-- EXERCISE INPUT --

• • • •

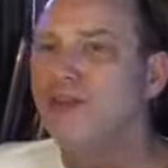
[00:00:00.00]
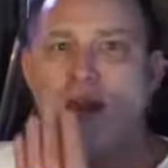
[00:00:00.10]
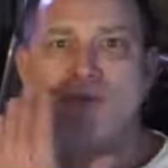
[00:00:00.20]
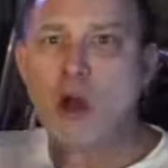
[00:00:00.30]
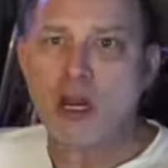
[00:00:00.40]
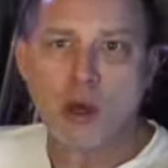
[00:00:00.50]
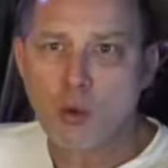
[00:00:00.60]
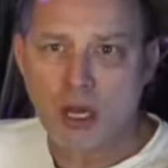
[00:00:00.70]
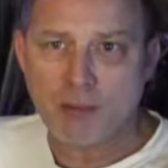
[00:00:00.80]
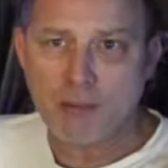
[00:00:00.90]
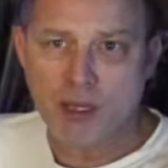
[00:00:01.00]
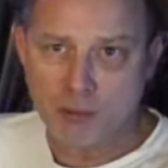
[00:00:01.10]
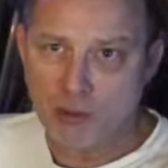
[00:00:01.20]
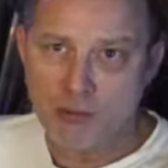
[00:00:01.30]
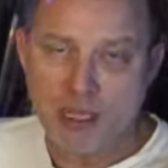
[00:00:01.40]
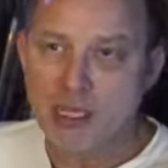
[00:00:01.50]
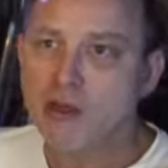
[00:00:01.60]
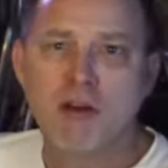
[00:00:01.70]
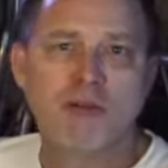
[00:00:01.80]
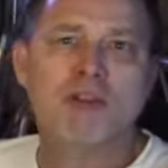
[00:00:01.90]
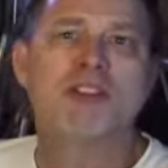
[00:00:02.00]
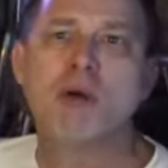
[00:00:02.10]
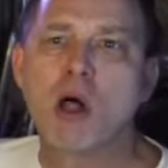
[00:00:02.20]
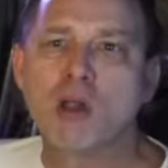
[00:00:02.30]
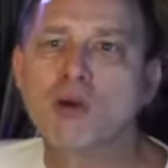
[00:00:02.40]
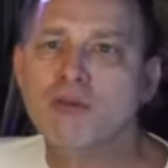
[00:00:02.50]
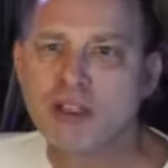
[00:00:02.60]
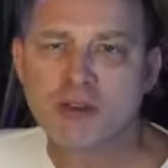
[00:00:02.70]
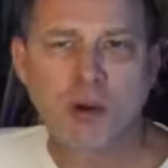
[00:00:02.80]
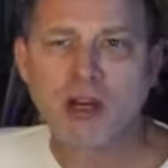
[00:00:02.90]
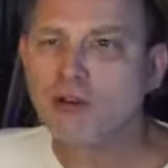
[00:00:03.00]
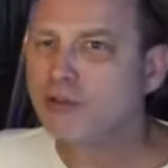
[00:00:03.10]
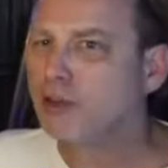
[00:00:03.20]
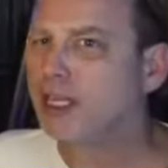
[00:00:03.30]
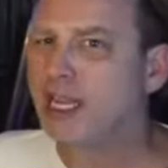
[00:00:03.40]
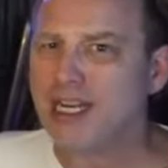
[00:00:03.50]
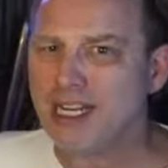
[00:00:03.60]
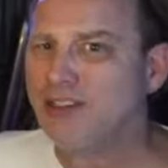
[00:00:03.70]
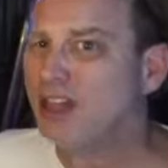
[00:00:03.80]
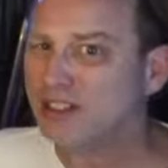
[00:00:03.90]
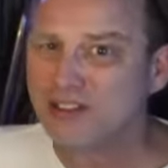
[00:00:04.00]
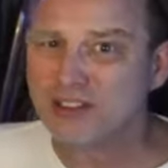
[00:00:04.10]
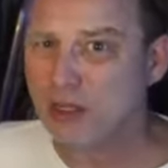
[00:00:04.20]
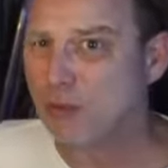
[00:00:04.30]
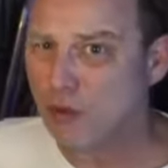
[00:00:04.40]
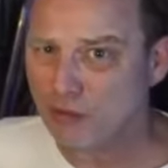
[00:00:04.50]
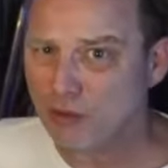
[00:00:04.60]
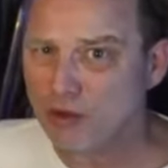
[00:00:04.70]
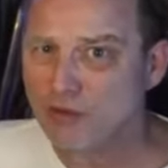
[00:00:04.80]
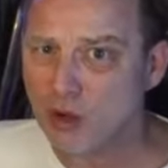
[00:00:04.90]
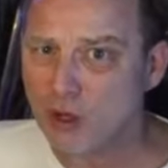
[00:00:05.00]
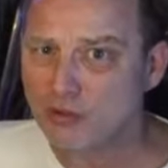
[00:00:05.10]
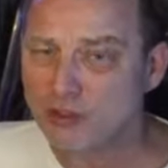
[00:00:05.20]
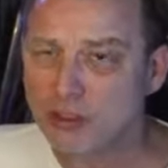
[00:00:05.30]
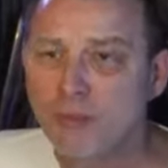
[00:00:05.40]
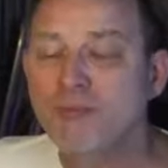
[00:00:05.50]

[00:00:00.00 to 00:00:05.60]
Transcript: They've gone out quite a bit with me for smaller events where I don't feel like I need that subwoofer involved.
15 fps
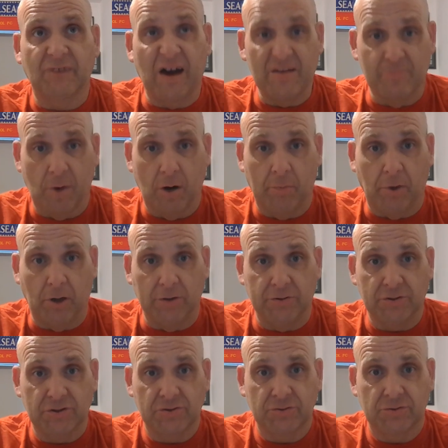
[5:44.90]
more
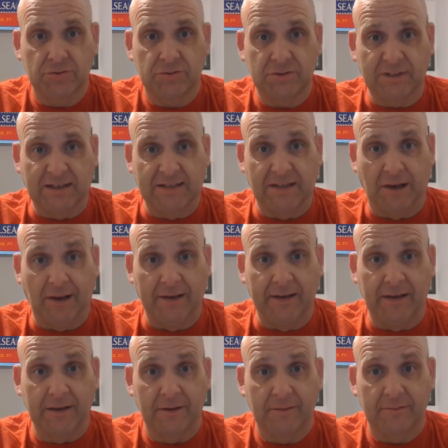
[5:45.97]
points to get the
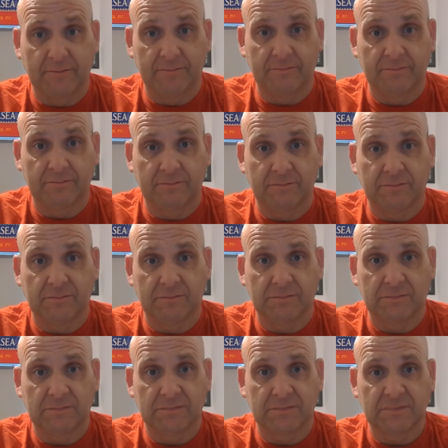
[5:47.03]
league.
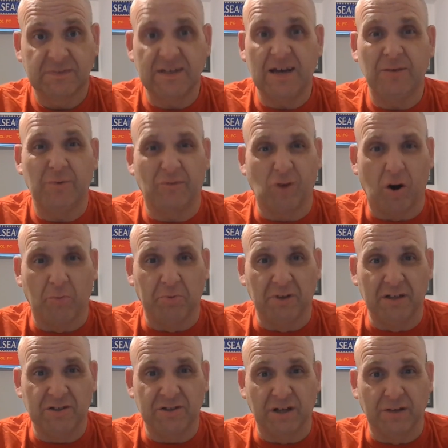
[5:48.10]
Yeah, we've got to
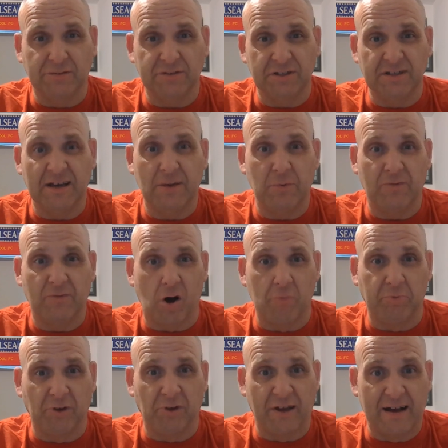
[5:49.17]
play Chelsea. Yeah, we've got to
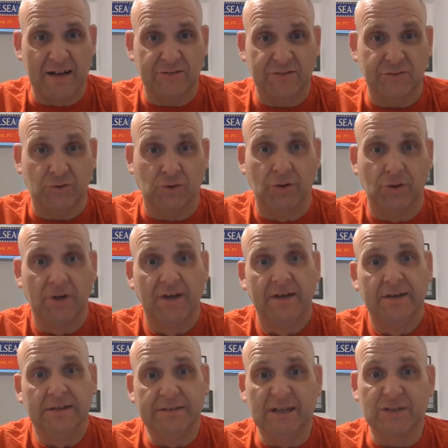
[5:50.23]
play Arsenal.
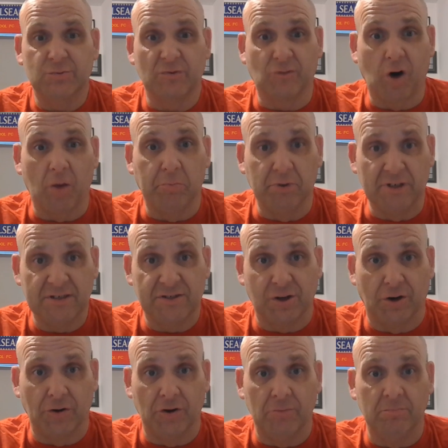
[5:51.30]
Yes, we've got to play
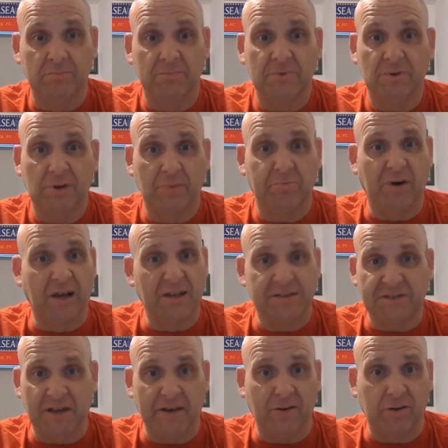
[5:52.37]
Tottenham. And Palace
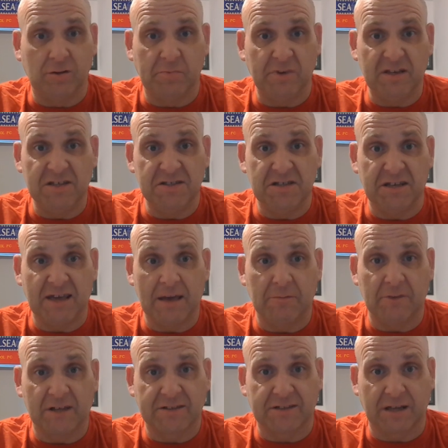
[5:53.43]
ain't going to be an easy game
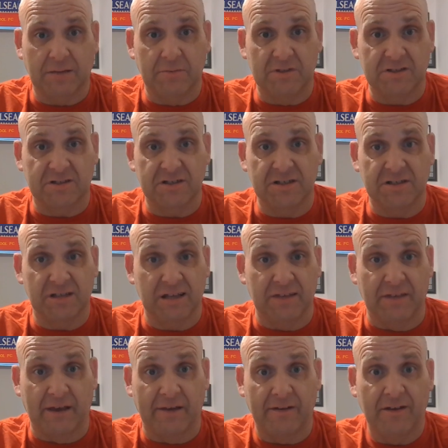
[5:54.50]
last game of the season
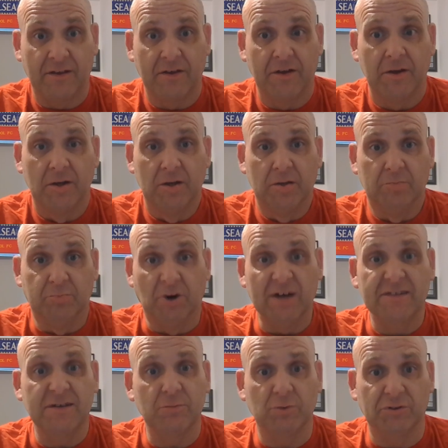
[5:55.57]
either. But I
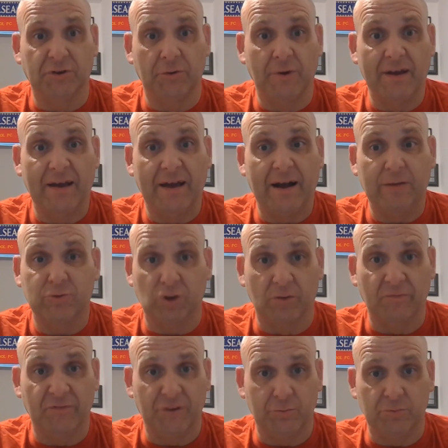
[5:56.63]
think we'll do it. I'm
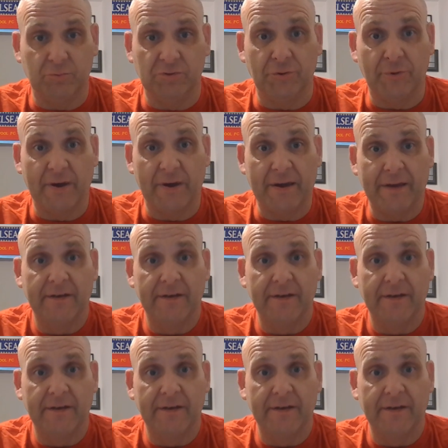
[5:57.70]
confident we'll do it.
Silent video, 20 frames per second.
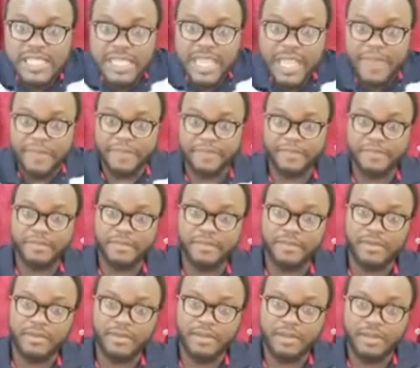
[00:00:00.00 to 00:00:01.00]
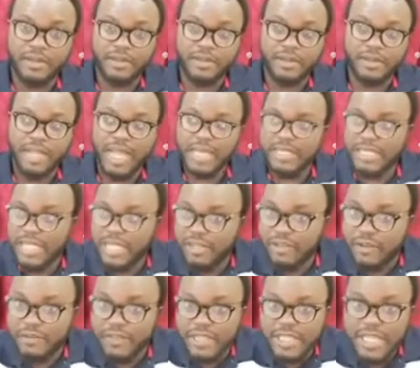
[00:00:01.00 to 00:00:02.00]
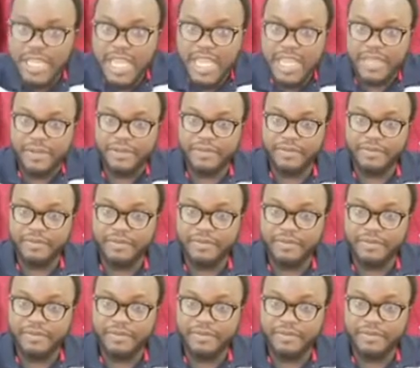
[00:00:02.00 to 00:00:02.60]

year. At the end of the year,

• • • •

-- EXERCISE REQUIREMENTS --
Say again, word for word, every line from the one with "[00:00:03.90]" through the last line of the data above, minus the pictures.

-- REPLY TO THE EXERCISE --
[00:00:03.90]
[00:00:04.00]
[00:00:04.10]
[00:00:04.20]
[00:00:04.30]
[00:00:04.40]
[00:00:04.50]
[00:00:04.60]
[00:00:04.70]
[00:00:04.80]
[00:00:04.90]
[00:00:05.00]
[00:00:05.10]
[00:00:05.20]
[00:00:05.30]
[00:00:05.40]
[00:00:05.50]

[00:00:00.00 to 00:00:05.60]
Transcript: They've gone out quite a bit with me for smaller events where I don't feel like I need that subwoofer involved.
15 fps
[5:44.90]
more
[5:45.97]
points to get the
[5:47.03]
league.
[5:48.10]
Yeah, we've got to
[5:49.17]
play Chelsea. Yeah, we've got to
[5:50.23]
play Arsenal.
[5:51.30]
Yes, we've got to play
[5:52.37]
Tottenham. And Palace
[5:53.43]
ain't going to be an easy game
[5:54.50]
last game of the season
[5:55.57]
either. But I
[5:56.63]
think we'll do it. I'm
[5:57.70]
confident we'll do it.
Silent video, 20 frames per second.
[00:00:00.00 to 00:00:01.00]
[00:00:01.00 to 00:00:02.00]
[00:00:02.00 to 00:00:02.60]

year. At the end of the year,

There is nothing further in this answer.